On 27 May 2012, the corporate identity was revamped again: many elements, such as the use of the colour red, were retained. For the 6 pm and 8 pm bulletins, presenters no longer sat down to present the news, instead standing and walking around the studio, in front of a newly built video wall. New theme music and title sequences were also introduced, with the red 'O' motif becoming a focal point in the title sequences.

== Staff ==
The NOS Journaal primarily employs journalists and editors. Technical staff such as camera operators, visual designers, editors, studio crew, and broadcast engineers are hired externally.

Notable newsreaders from the past include Marga van Arnhem, Gerard Arninkhof, Noraly Beyer, Sacha de Boer, Eef Brouwers, Pia Dijkstra, Fred Emmer, Philip Freriks, Eugènie Herlaar, Rien Huizing, Astrid Kersseboom, Noortje van Oostveen, Harmen Siezen, Henny Stoel, Frits Thors, Gijs Wanders, Maartje van Weegen, Rik van de Westelaken, Herman van der Zandt and Joop van Zijl.

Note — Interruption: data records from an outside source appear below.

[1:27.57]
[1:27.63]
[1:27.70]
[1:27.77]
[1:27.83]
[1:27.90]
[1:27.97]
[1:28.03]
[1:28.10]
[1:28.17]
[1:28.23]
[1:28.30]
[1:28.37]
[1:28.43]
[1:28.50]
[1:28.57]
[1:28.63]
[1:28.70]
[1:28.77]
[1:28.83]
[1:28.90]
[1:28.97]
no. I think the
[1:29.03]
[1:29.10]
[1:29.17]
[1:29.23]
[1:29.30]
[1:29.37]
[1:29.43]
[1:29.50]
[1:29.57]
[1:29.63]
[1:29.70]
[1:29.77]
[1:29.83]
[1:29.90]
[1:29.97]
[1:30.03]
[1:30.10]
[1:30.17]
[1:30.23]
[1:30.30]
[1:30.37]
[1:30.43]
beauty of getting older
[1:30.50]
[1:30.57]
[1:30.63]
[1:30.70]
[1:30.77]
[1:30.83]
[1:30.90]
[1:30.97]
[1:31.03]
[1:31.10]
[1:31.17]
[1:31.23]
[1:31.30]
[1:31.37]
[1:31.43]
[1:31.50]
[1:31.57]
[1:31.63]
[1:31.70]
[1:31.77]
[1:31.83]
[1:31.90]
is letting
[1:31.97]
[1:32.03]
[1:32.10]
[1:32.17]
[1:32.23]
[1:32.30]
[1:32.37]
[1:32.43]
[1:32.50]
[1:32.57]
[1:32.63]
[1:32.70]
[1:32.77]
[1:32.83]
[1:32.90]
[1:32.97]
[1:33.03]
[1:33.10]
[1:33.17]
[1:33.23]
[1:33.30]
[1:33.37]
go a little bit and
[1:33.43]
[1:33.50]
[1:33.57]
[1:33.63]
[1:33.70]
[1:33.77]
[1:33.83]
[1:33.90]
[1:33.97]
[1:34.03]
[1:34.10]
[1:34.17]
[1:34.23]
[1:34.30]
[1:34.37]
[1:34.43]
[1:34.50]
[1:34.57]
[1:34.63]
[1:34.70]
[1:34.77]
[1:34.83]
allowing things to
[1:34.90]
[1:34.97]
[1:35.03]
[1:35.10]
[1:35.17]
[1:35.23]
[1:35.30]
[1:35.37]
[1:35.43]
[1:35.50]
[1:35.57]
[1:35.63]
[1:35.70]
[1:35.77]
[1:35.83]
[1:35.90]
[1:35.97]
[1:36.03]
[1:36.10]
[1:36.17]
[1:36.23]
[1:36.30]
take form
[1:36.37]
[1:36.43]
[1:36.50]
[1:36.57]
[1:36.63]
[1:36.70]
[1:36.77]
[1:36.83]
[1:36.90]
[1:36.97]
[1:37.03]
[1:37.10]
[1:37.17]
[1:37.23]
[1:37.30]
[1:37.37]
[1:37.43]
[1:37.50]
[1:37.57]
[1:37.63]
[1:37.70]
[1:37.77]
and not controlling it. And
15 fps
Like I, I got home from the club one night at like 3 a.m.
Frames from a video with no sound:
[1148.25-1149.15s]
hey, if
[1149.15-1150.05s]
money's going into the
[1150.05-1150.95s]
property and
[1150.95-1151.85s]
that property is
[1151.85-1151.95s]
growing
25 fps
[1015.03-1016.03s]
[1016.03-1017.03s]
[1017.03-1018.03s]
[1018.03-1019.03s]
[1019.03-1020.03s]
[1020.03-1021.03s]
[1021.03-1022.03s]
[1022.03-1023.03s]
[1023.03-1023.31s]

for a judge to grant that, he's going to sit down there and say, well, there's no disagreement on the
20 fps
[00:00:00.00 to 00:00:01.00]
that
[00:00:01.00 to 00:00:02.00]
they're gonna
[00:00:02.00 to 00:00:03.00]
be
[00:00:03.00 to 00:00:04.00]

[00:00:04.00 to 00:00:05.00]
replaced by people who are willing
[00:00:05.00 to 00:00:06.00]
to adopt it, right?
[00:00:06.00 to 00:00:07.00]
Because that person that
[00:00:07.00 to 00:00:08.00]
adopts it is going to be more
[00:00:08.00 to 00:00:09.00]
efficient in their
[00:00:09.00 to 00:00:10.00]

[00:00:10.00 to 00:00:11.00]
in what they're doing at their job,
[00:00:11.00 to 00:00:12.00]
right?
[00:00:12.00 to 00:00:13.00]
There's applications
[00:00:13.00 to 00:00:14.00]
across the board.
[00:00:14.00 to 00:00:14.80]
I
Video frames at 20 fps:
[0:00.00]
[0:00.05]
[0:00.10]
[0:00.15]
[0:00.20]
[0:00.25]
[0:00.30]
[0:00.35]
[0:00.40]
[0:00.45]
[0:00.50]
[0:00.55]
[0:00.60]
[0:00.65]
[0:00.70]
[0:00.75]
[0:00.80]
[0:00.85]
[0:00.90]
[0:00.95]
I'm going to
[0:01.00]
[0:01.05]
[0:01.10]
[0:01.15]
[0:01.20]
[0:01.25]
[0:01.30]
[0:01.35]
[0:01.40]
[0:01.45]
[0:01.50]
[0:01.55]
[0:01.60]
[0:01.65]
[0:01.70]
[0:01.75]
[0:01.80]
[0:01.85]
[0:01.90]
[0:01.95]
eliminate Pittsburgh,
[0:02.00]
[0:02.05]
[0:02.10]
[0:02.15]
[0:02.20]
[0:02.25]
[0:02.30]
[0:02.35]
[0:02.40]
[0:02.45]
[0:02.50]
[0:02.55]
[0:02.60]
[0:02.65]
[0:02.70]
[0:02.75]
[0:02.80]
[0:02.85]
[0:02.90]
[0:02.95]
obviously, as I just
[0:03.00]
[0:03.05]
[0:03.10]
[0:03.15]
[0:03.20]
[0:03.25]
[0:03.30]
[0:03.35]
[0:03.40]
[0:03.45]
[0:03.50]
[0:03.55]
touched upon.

As of 2025, current presenters include Winfried Baijens, Afke Boven, Iris de Graaf, Saïda Maggé, Jeroen Tjepkema, Mark Visser, Simone Weimans, Jeroen Overbeek and Rob Trip. The 8 o'clock news is presented by Trip from Sunday to Friday during even-numbered weeks, and by Annechien Steenhuizen during odd-numbered weeks.

Reporters and correspondents for NOS Journaal include Eva Wiessing, Gerri Eickhof, Youssef Abjij, Charlotte Waaijers, Marieke de Vries, Simone Tukker and Sjoerd den Daas.